Jack- Ummm... I like football. Denver Broncos. It's good. My friends at school, we sing songs.
John- Are there other things I should tell people about Down syndrome?
Jack- I can say good morning, Princess, and kiss my married.
John- Can people who have Down syndrome get married? Do you want to get married?
Jack- Yeah. (Giggles sheepishly)
John- What else should we tell people about Down syndrome?
Jack- Yeah. (Lots of jabbering and trailing off. Change of subject.)
There's a point to our conversation. I might as well have replaced the condition of Down syndrome with green eyes, big feet or 32 inch inseams.
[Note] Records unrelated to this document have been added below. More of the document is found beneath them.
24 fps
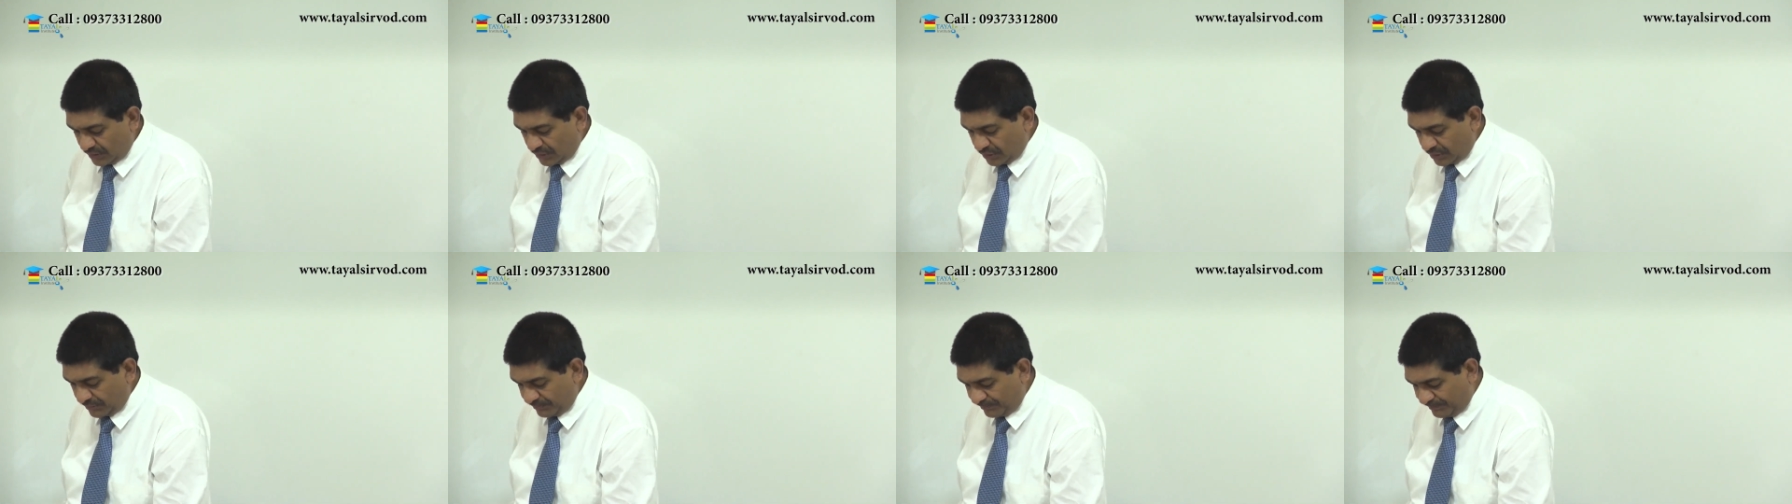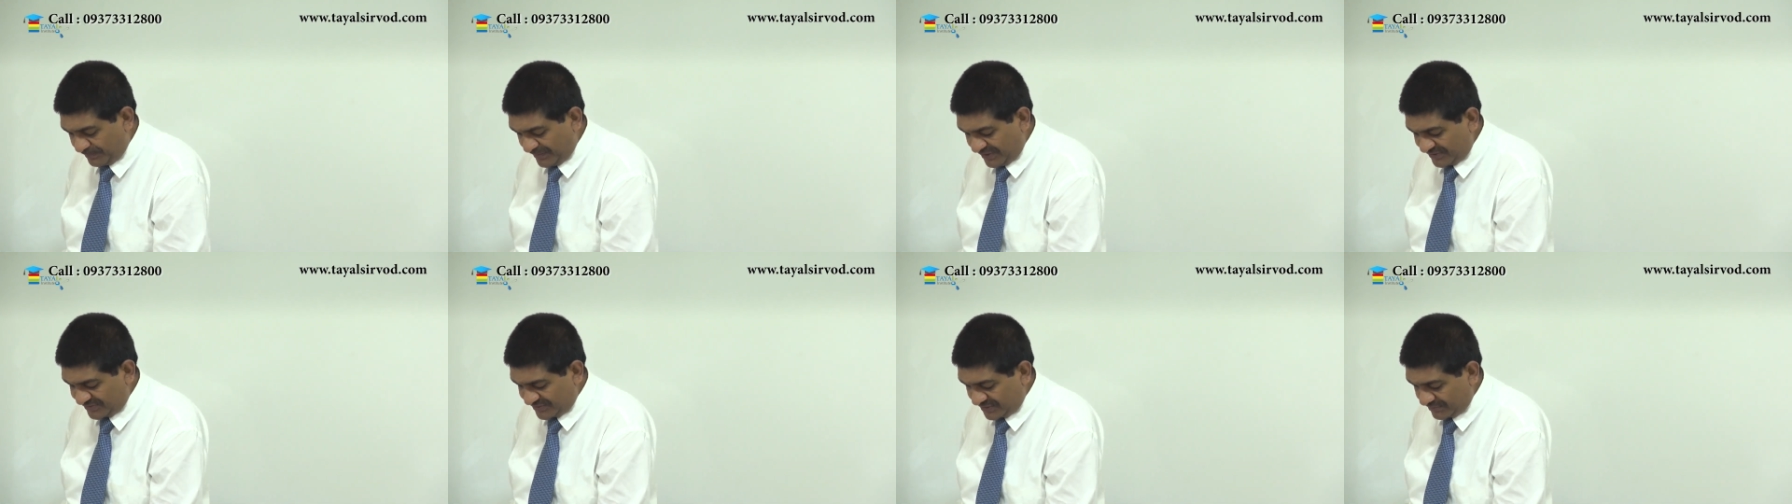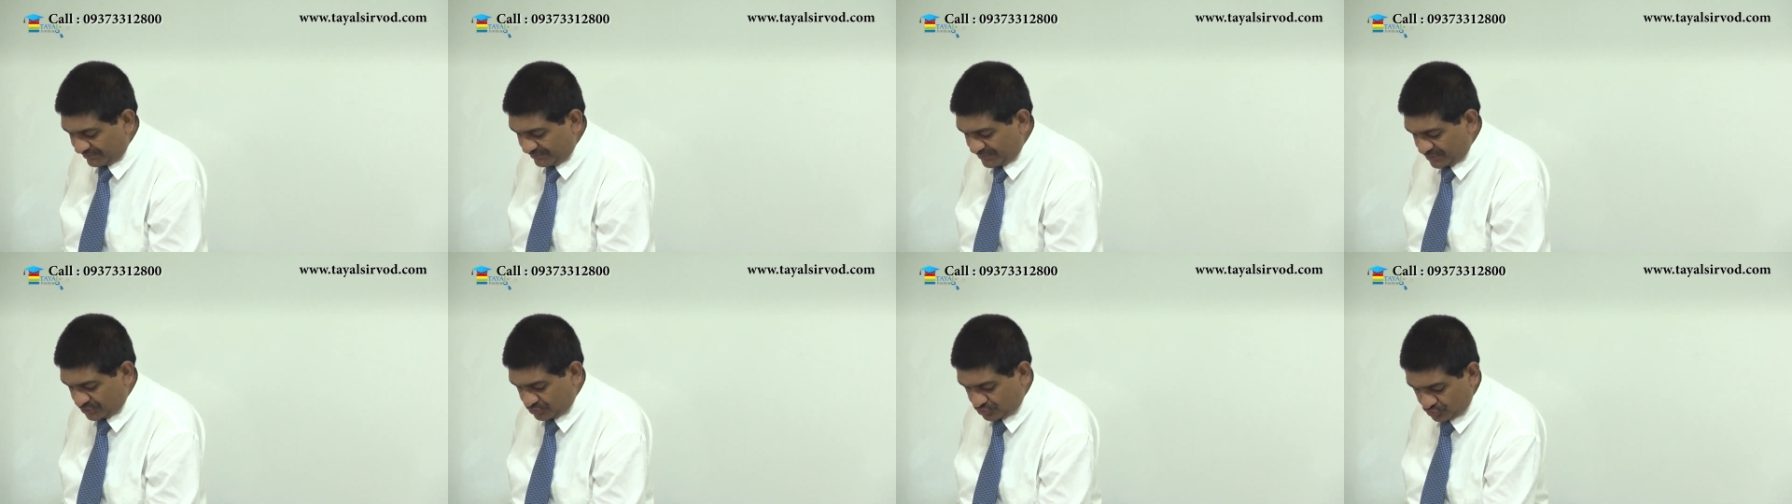On page
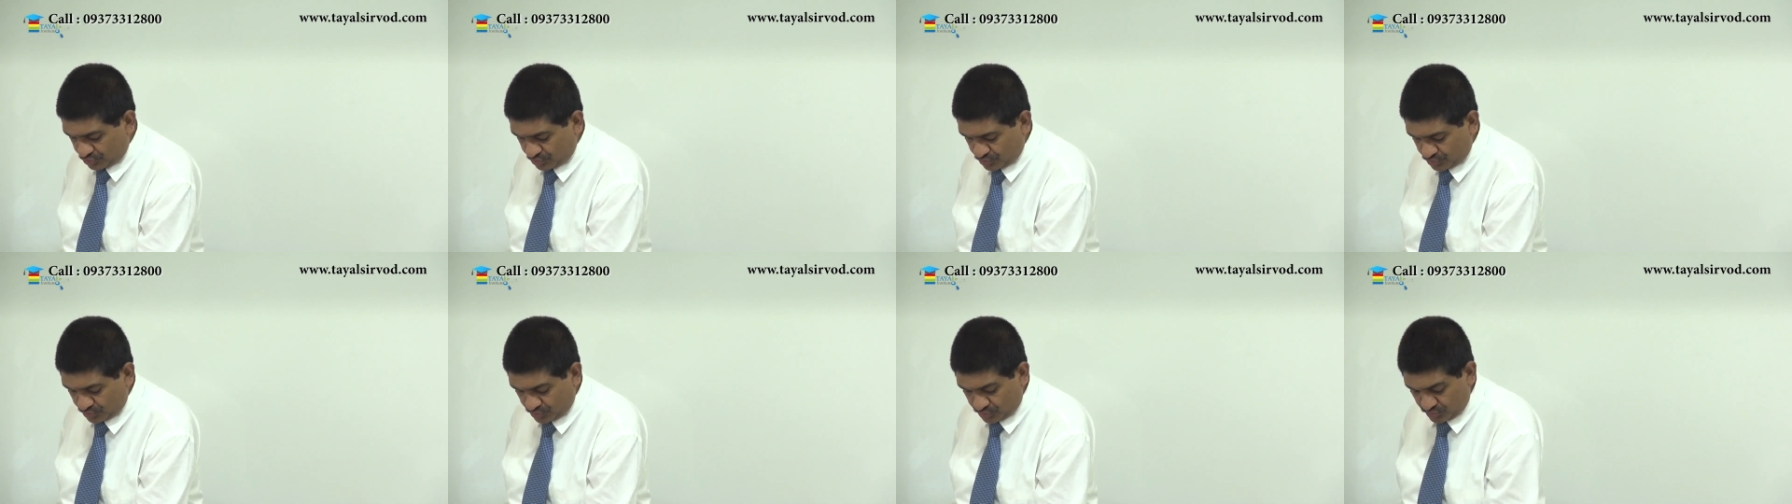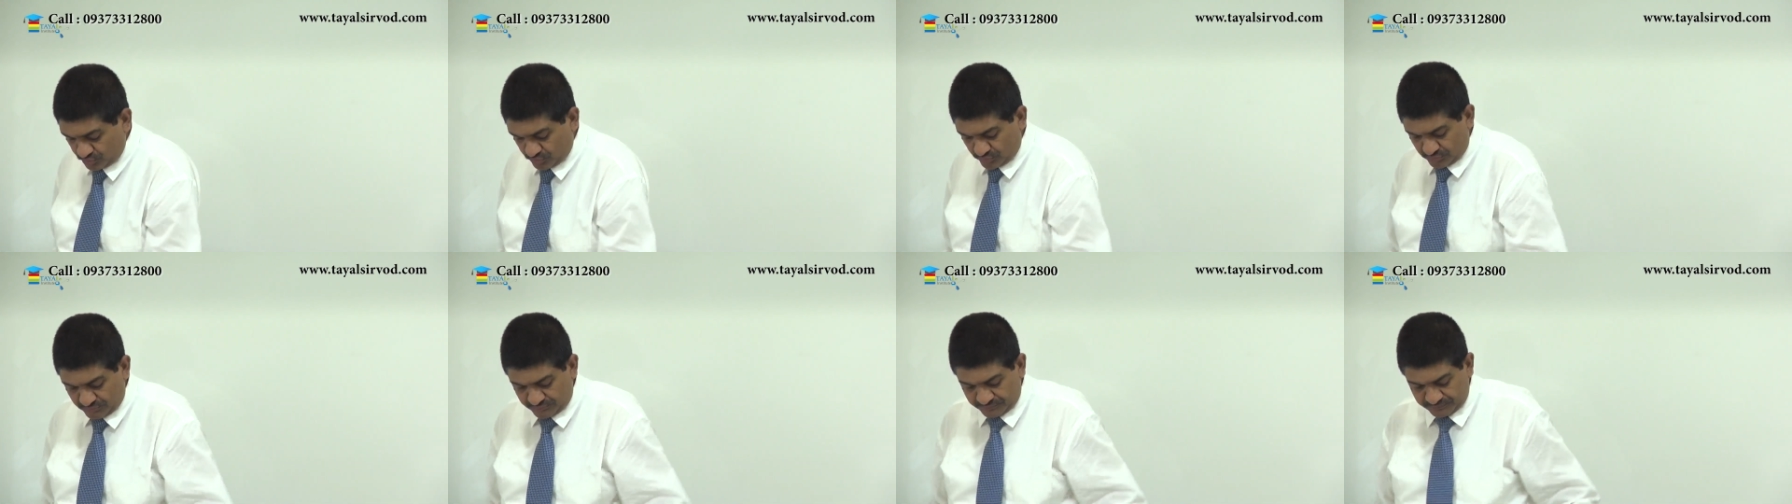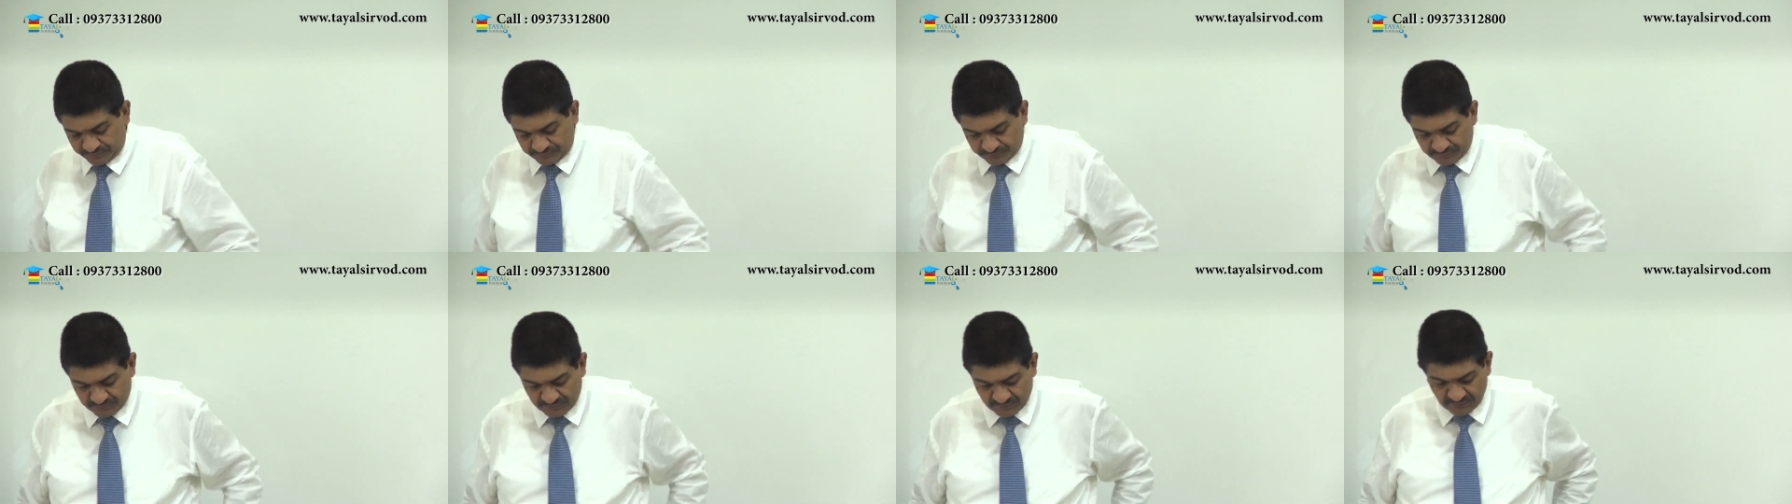number 2,
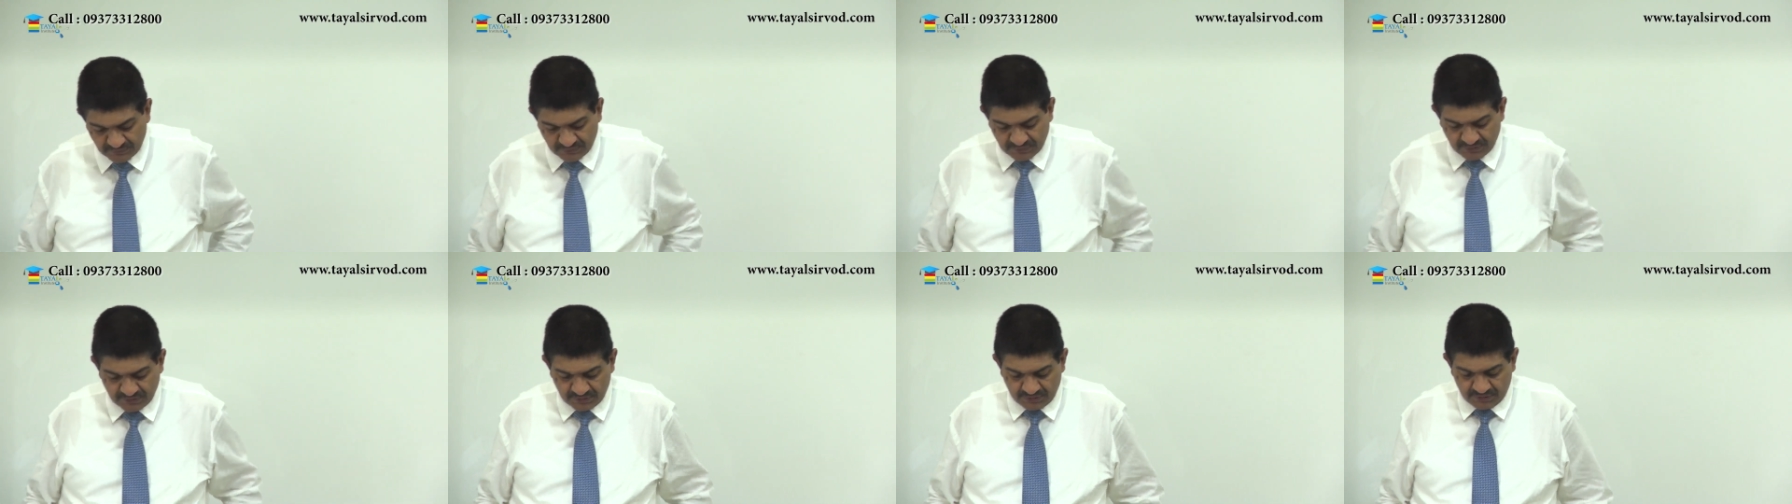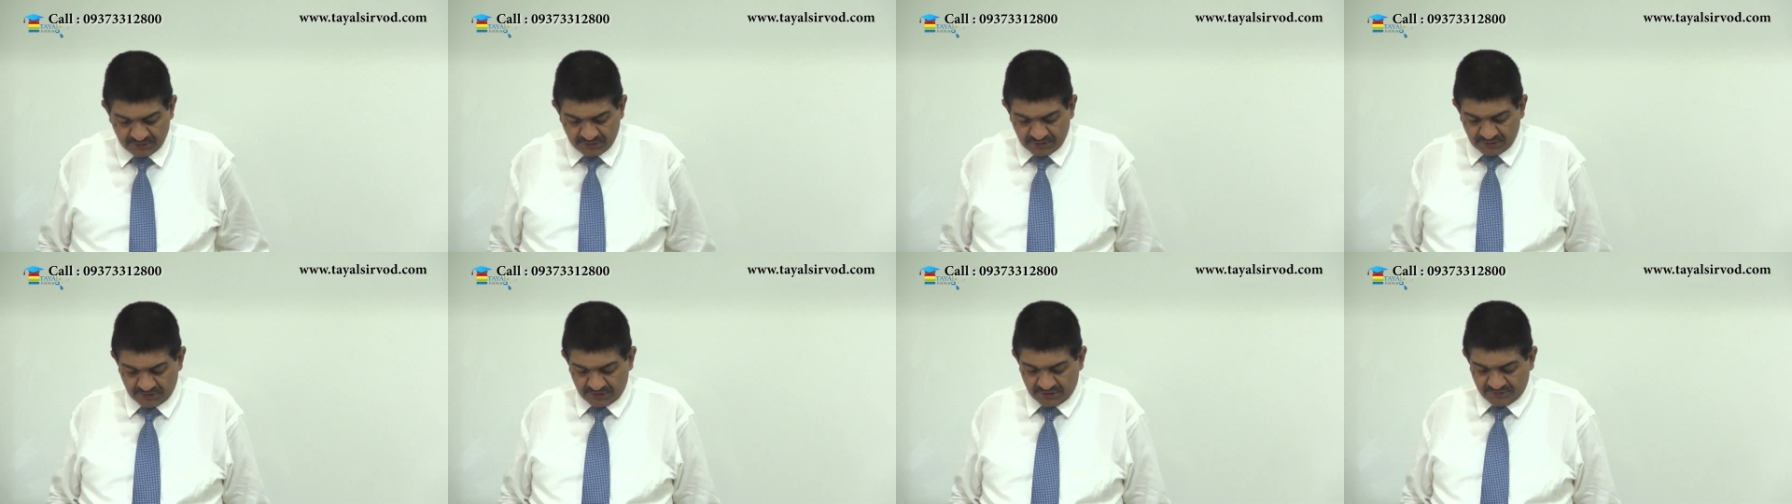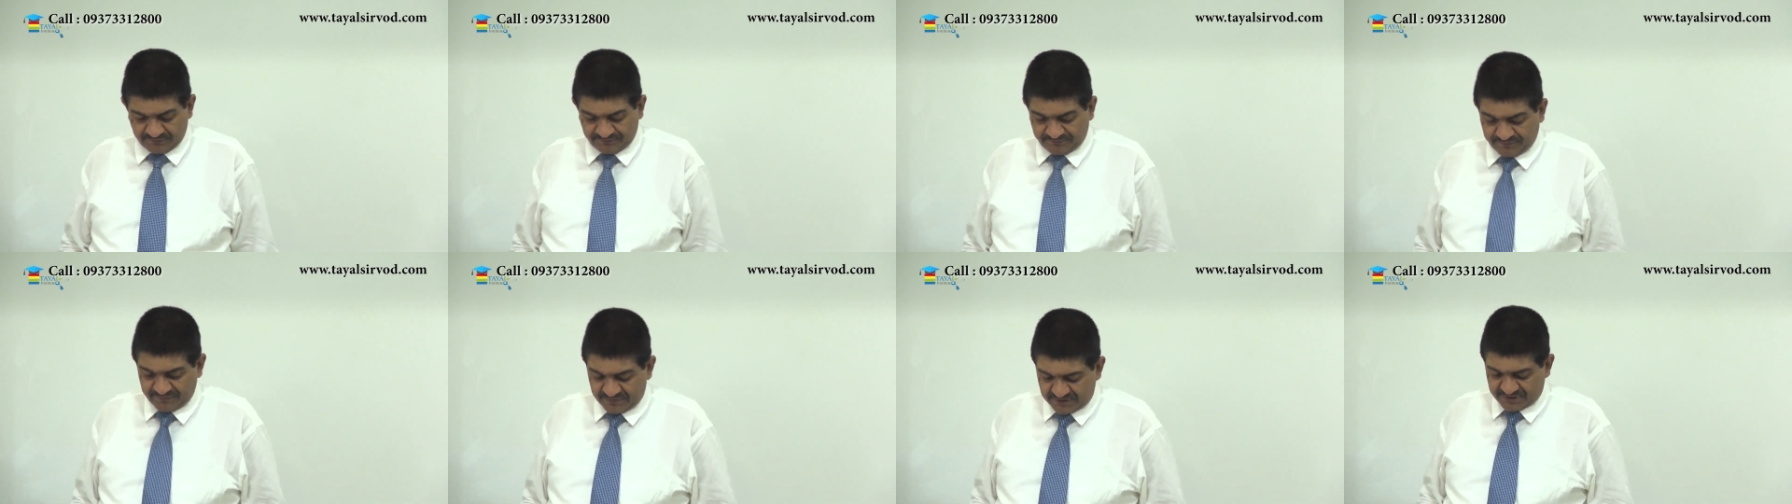
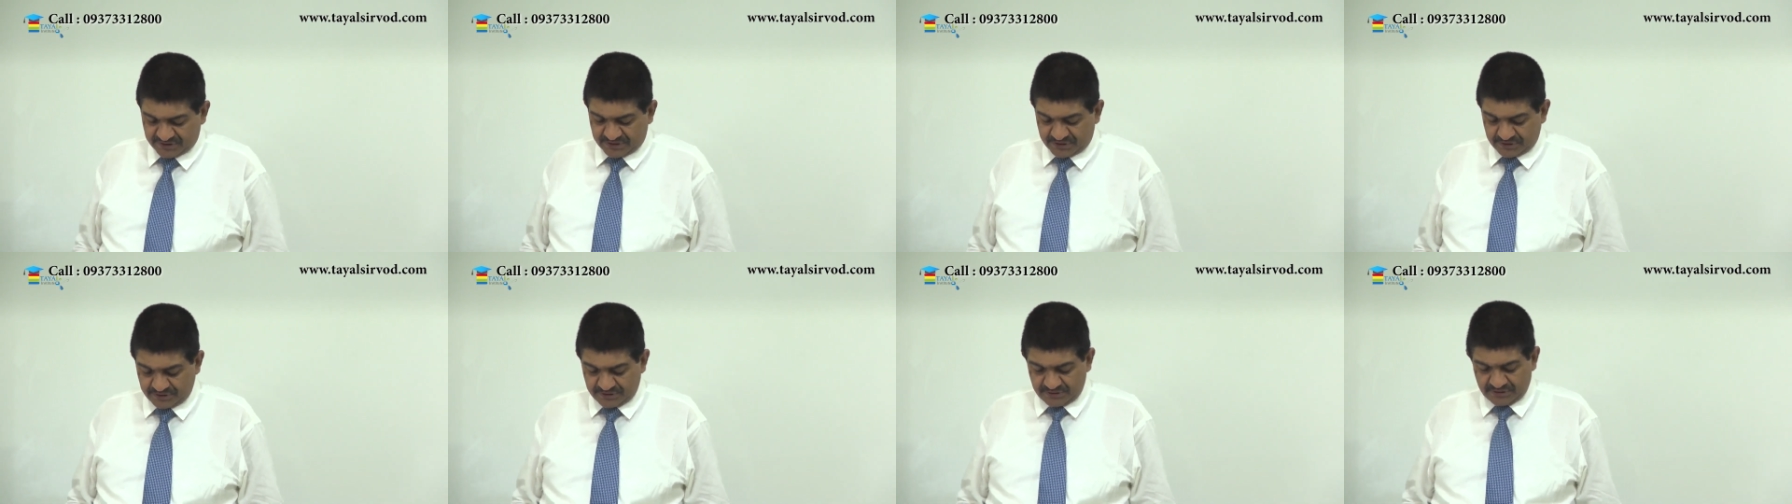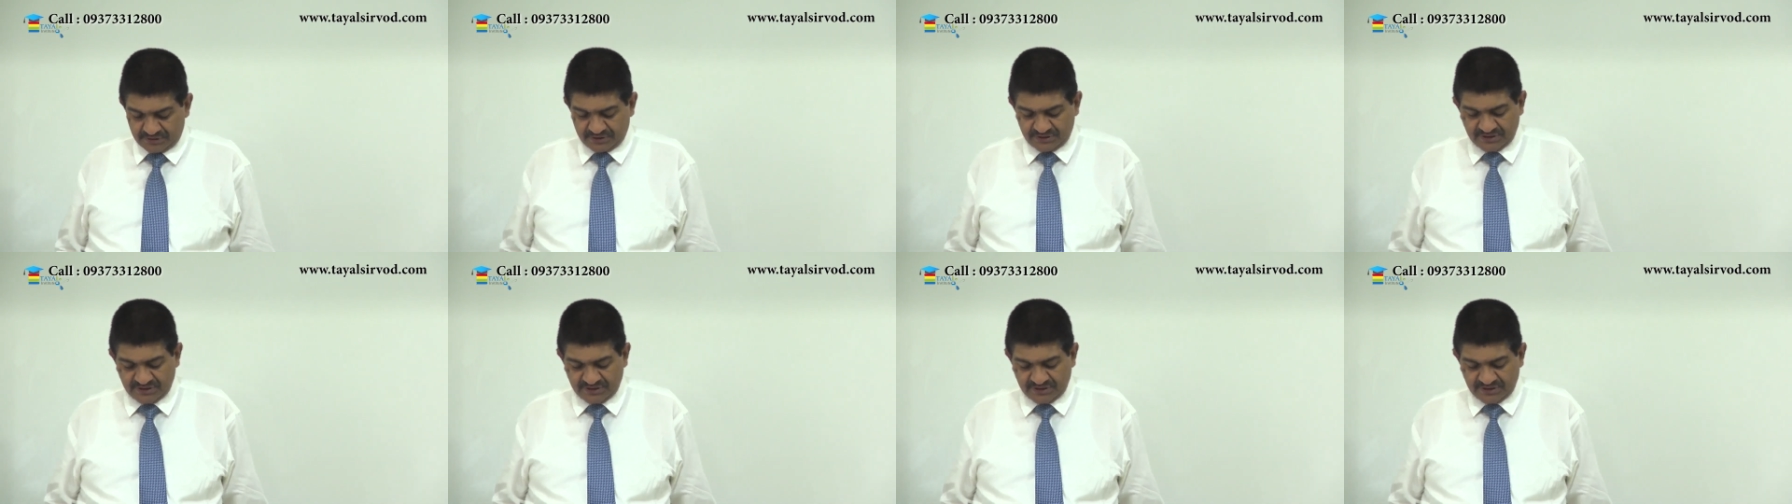the first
Jack doesn't see a point to segregating people out for any condition. People are people. They like the same things. His trailing off and changing the subject were also significant. He's not comfortable when he thinks his condition is being used to say that he's different. Who is comfortable in such a situation?
There is a bit of a paradox here. Jack is happiest when people do treat him a little bit differently, on occasion. Jack was voted in as Prom King his junior year. It's one of the highlights of his life. But Jack believes he was voted in as Prom King because his friends thought he was most deserving of that honor. I'm not convinced there isn't some truth to that belief. But Jack is also quite proud of the fact that he took fifth place in a high school track meet. He congratulated two athletes for doing a good job, even though they finished in sixth and seventh place, right behind him, in a seven person race. Both athletes gave up qualification times so that someone who was doing his best would have reason to believe in himself a little bit more.
People who have Down syndrome are just like the rest of us in that they don't want to be viewed as different. They want their identifiers to be those of brother, son, daughter and friend (perhaps even husband or wife), rather than a genetic condition. And also like the rest of us, they want to achieve and do well. There is no dishonor in validating their self-worth and boosting them from time to time, as long as we do it with an invisible hand.